The fact that only one person faces Libor-fixing charges suggests a deal might have been cut with the SFO
Details of the charges faced by Tom Hayes, the former UBS and Citigroup trader, have now been made public following his appearance at the Westminster Magistrates Court.
They focus on conspiracies to manipulate the Yen Libor rate and divide between Hayes’ employment at UBS Securities Japan between August 2006 and December 2009, and at Citigroup Global Markets -Japan between December 2009 and September 2010.
The breadth of the alleged conspiracies is striking. Alleged co-conspirators include employees at RBS, JP Morgan Chase, Deutsche Bank, Rabobank, ICAP, RP Martin, HSBC and Tullett Prebon. Ordinarily this would suggest that many more will face charges.
Why is it that Hayes alone faces charges at this stage? One reason could be that the SFO was forced to accelerate its investigation to prevent US prosecutors removing a key figure from the inquiry. But another reason might be that Hayes is on the cusp of doing a deal with the SFO which would involve an early guilty plea followed by an agreement to give evidence against others. In return, he would receive a substantially reduced sentence. This is a tactic favoured by the SFO as it can shorten investigations and encourage others to do the same.

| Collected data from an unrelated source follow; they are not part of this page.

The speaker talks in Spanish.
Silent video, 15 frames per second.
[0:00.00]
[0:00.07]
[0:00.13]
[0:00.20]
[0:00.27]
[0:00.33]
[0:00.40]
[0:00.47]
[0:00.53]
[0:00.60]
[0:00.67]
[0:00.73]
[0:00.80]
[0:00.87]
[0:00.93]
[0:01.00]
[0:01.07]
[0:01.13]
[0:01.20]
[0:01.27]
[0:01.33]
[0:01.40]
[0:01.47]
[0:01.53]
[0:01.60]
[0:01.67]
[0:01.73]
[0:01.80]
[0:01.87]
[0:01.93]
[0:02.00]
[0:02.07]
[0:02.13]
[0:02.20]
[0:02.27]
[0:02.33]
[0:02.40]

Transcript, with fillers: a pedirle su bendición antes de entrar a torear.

In January Hayes is reported as having sent a text to the Wall Street Journal stating: “This goes much, much higher than me”.
To convict a company under English law of a criminal offence such as fraud, prosecutors must be able to prove that the “directing mind and will” of the company was complicit in the offending. This is a much higher hurdle than in the US where prosecutors need only prove an extended form of vicarious liable for the acts of their employees. Many, including the director of the SFO, see this aspect of English criminal law as outdated and out of step with the corporate world.

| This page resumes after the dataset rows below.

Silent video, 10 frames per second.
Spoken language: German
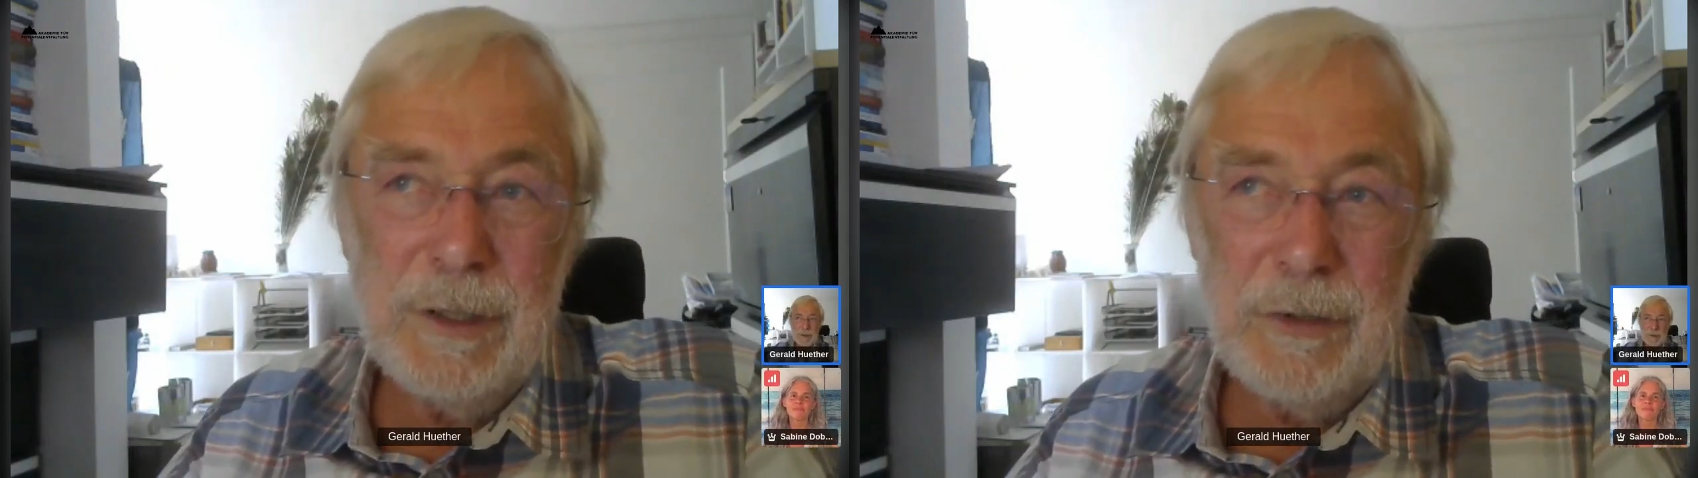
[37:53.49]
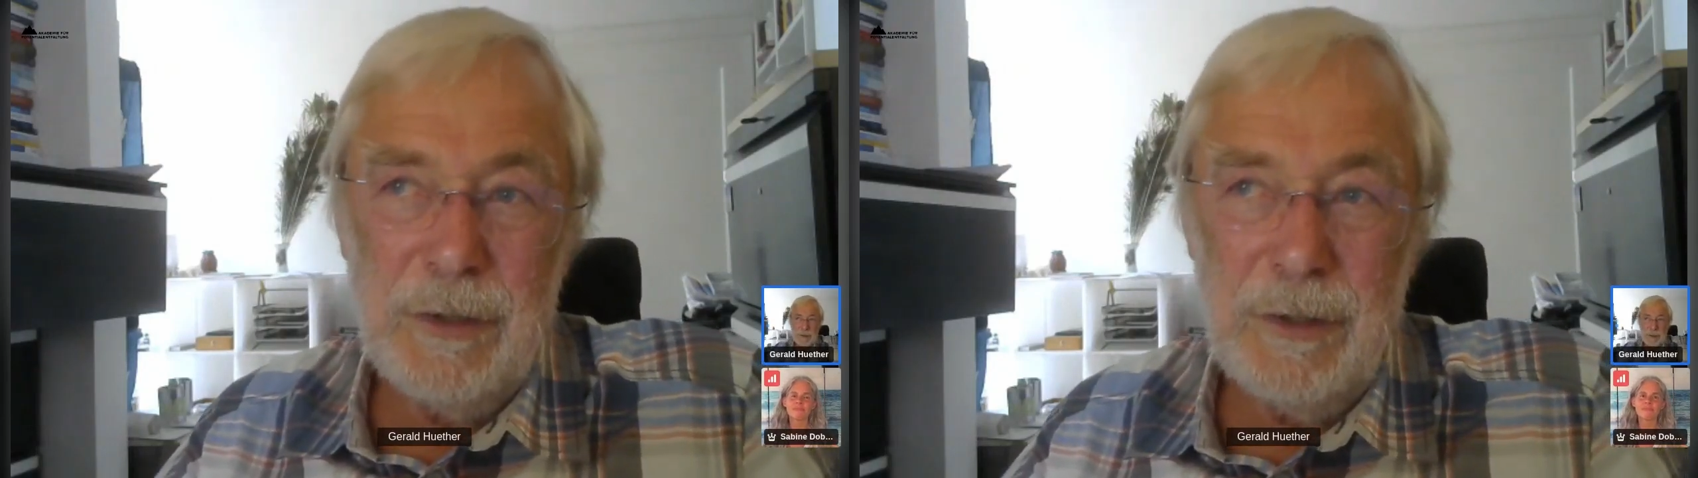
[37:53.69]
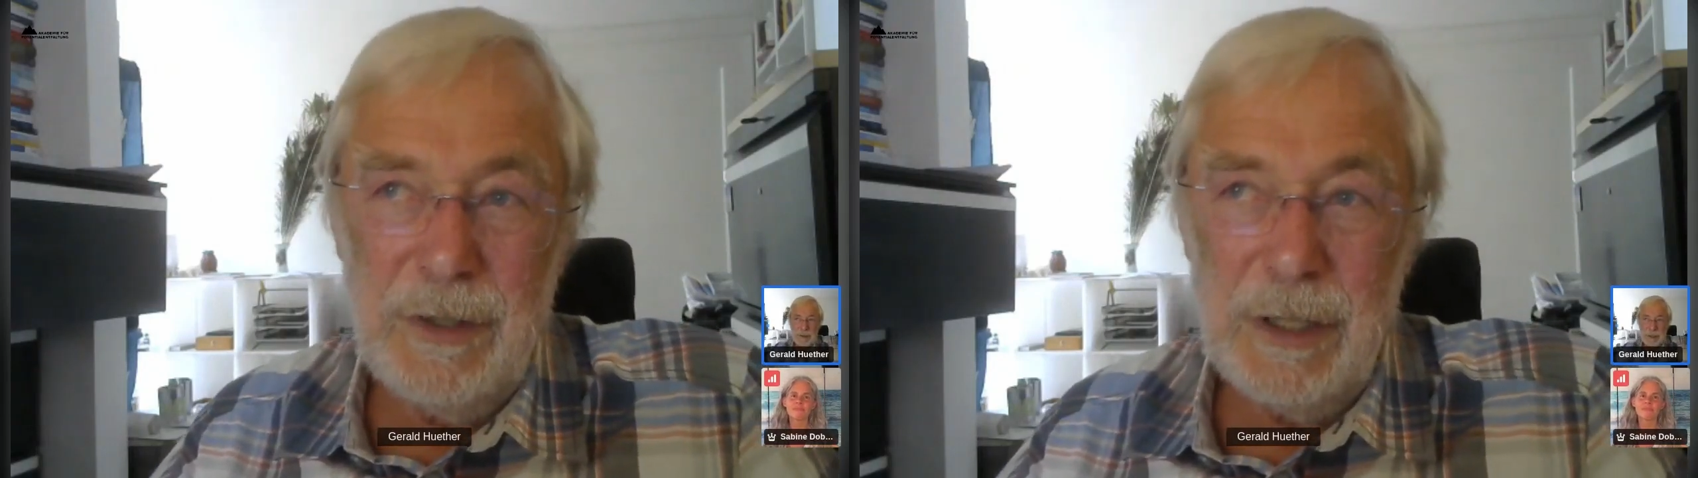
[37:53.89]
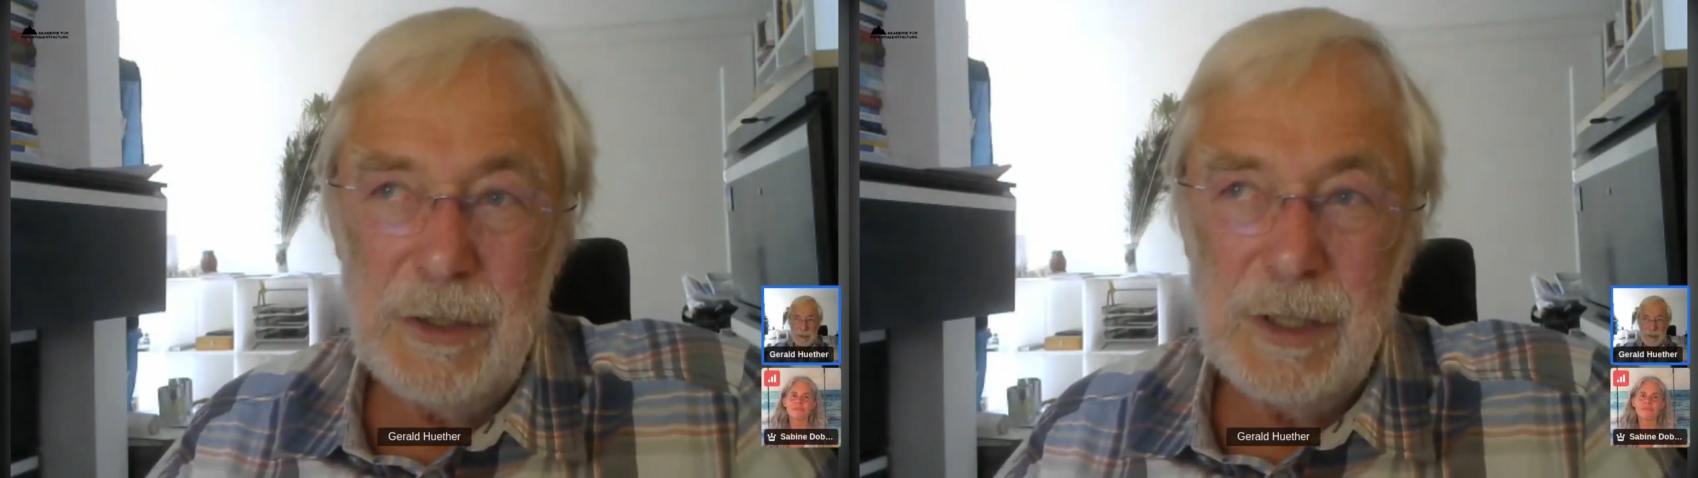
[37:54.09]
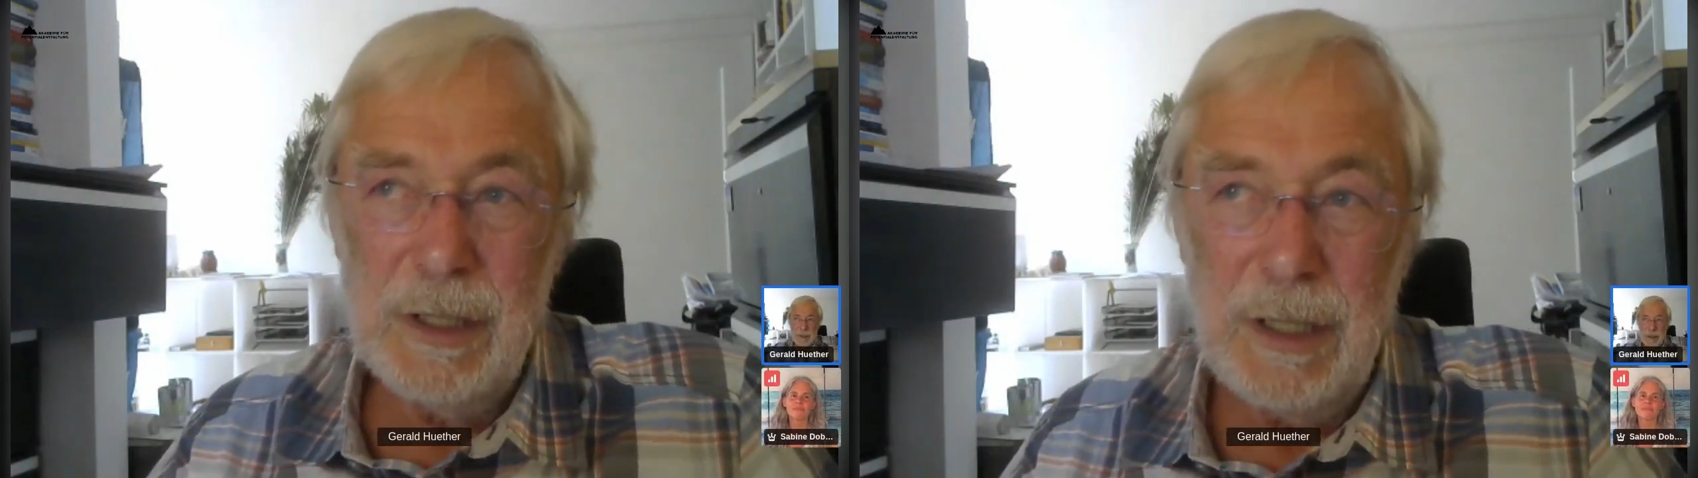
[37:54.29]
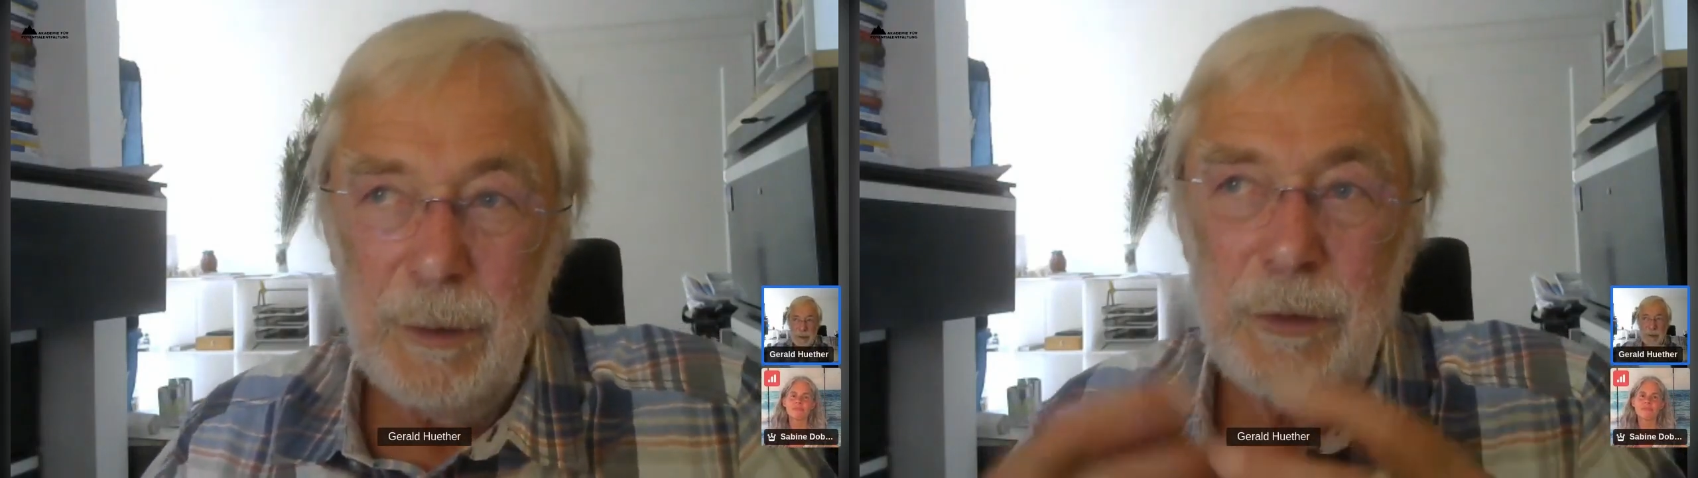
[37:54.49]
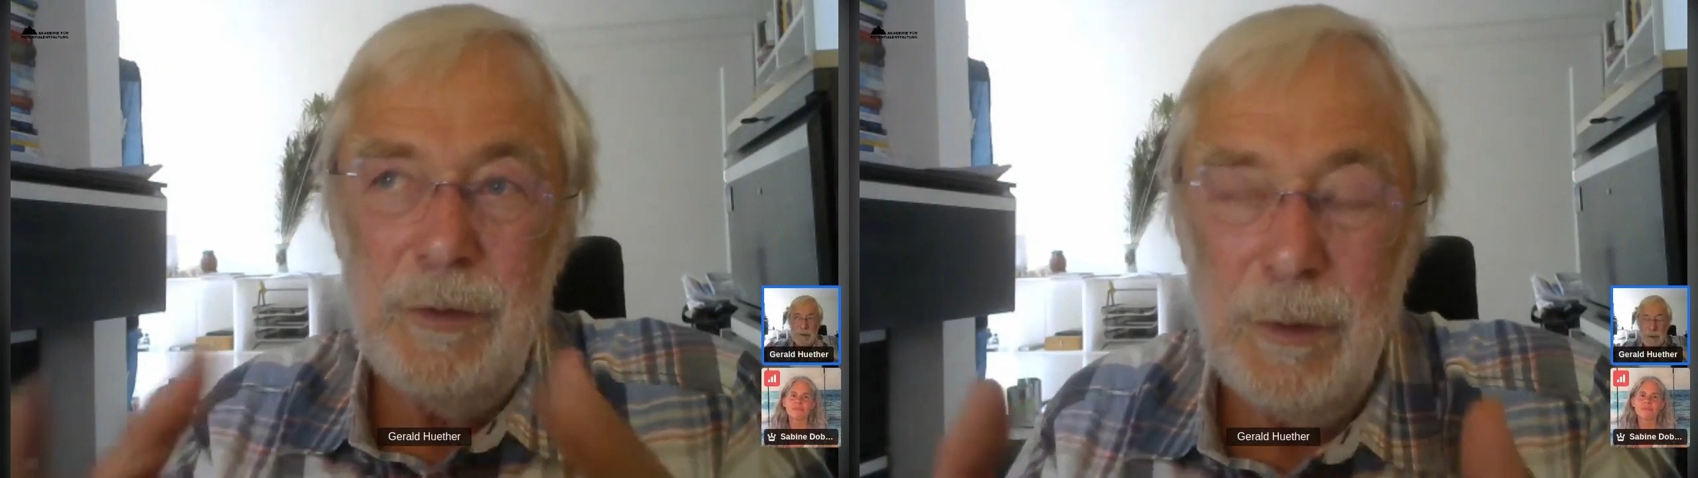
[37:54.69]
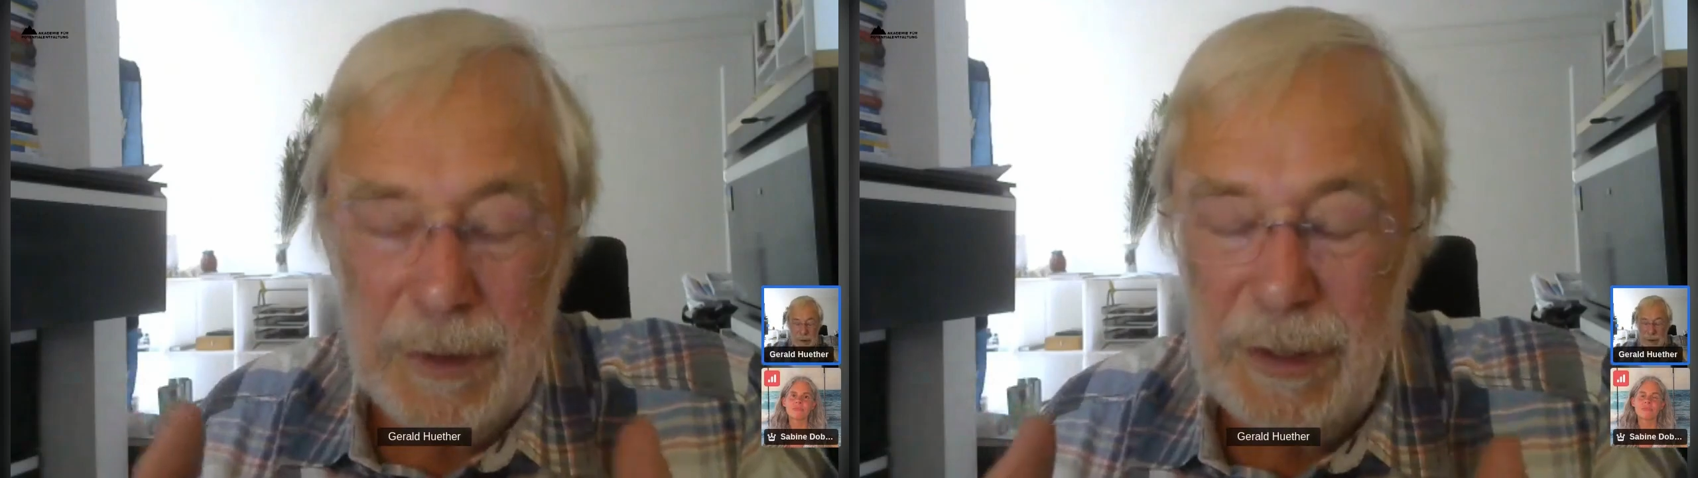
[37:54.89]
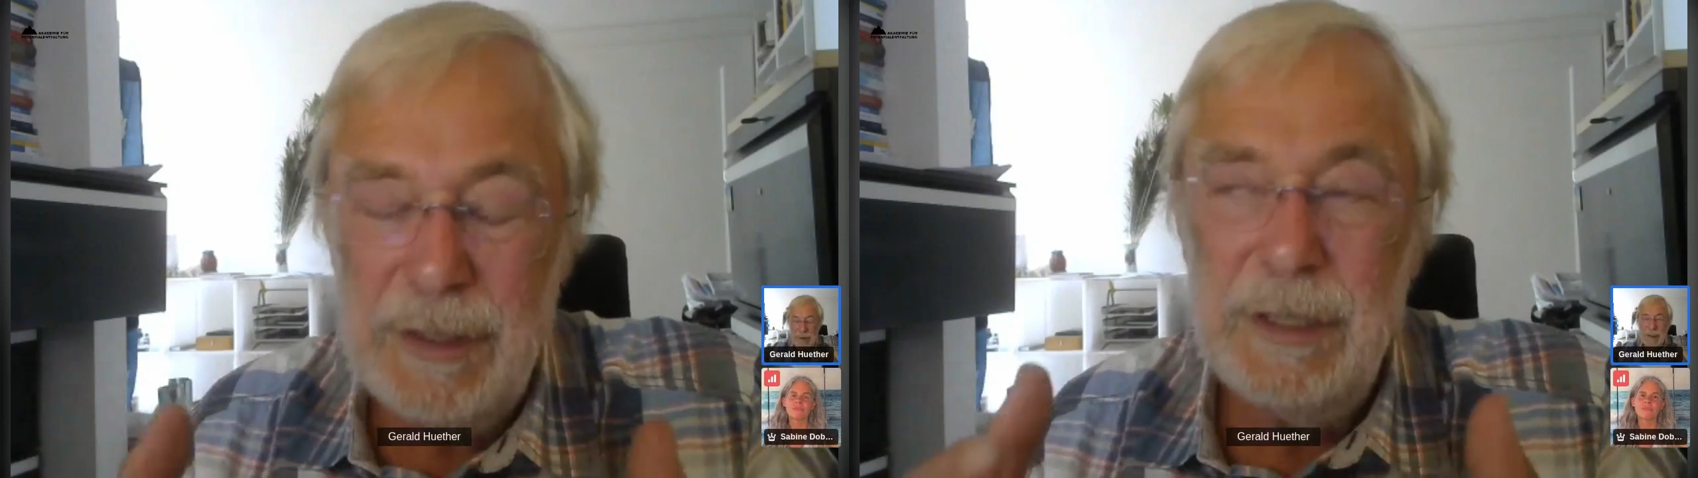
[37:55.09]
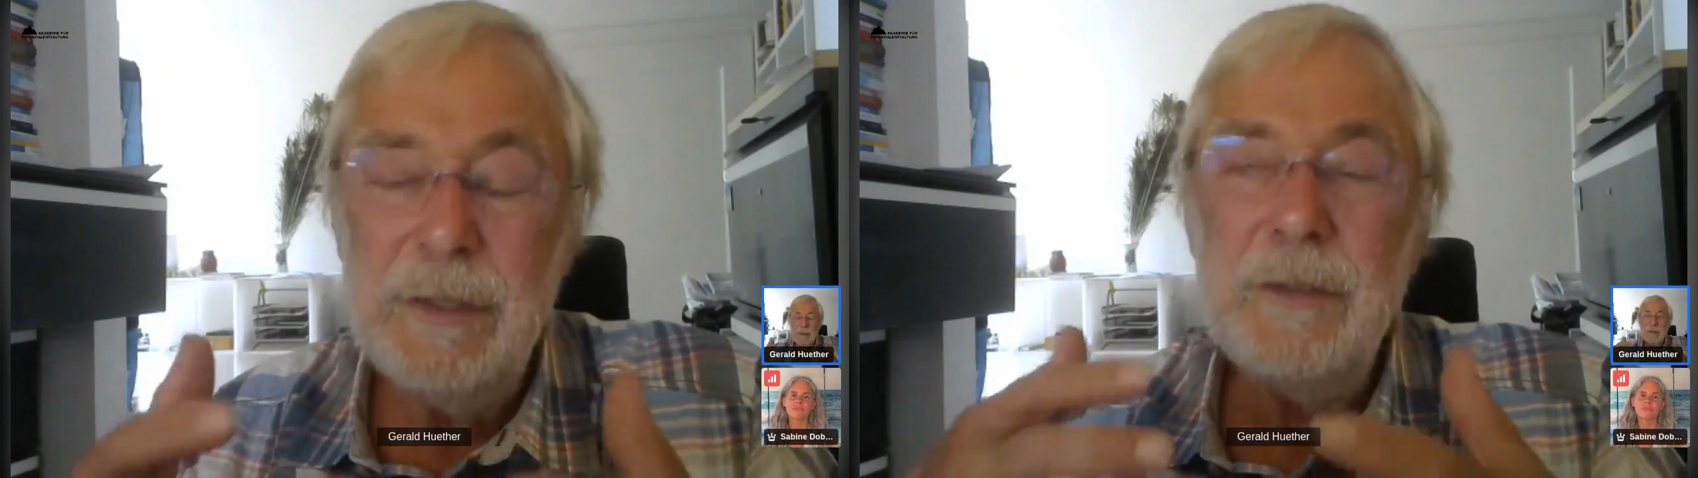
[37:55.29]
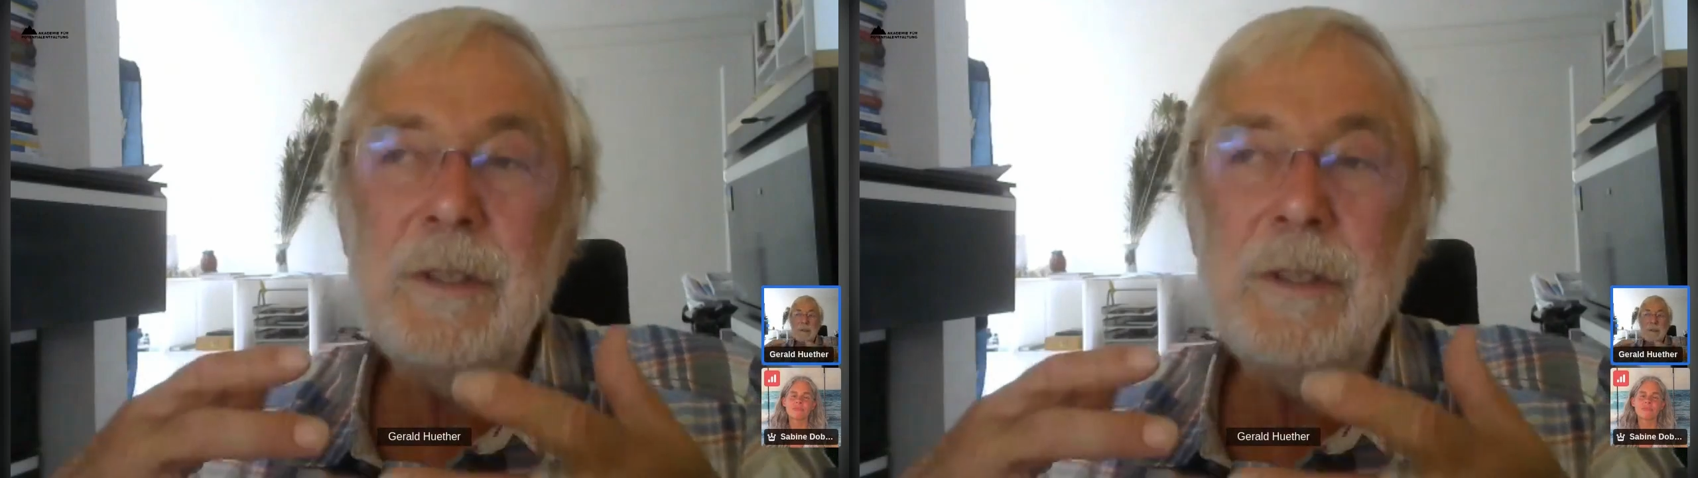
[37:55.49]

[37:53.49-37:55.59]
dass sie sehr stark außenorientiert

If Hayes (and possibly others) -implicates senior management, the SFO could find itself with a difficult decision. On the one hand there is a powerful public interest in the banks facing prosecution and, many will ask, if the SFO has the evidence why shouldn’t it prosecute? In all likelihood the banks would plead guilty or enter into a Deferred Prosecution Agreement (shortly to be introduced into UK law) in order to avoid the negative PR, cost and uncertainty of a contested prosecution.
But on the other hand, many of the banks have already been fined hundreds of millions of pounds by UK and US authorities for regulatory breaches, and any sanction imposed by an English criminal court may be dwarfed in comparison and seen as serving little purpose.
For this reason, the more likely scenario is that any SFO Libor prosecutions will focus on individuals rather than companies. The interesting question is – how senior will these individuals be?
And, if the incriminating email chains do not extend to senior management, will the word of more junior figures who have cut a deal be deemed a sufficiently reliable basis for the prosecution of more senior personnel?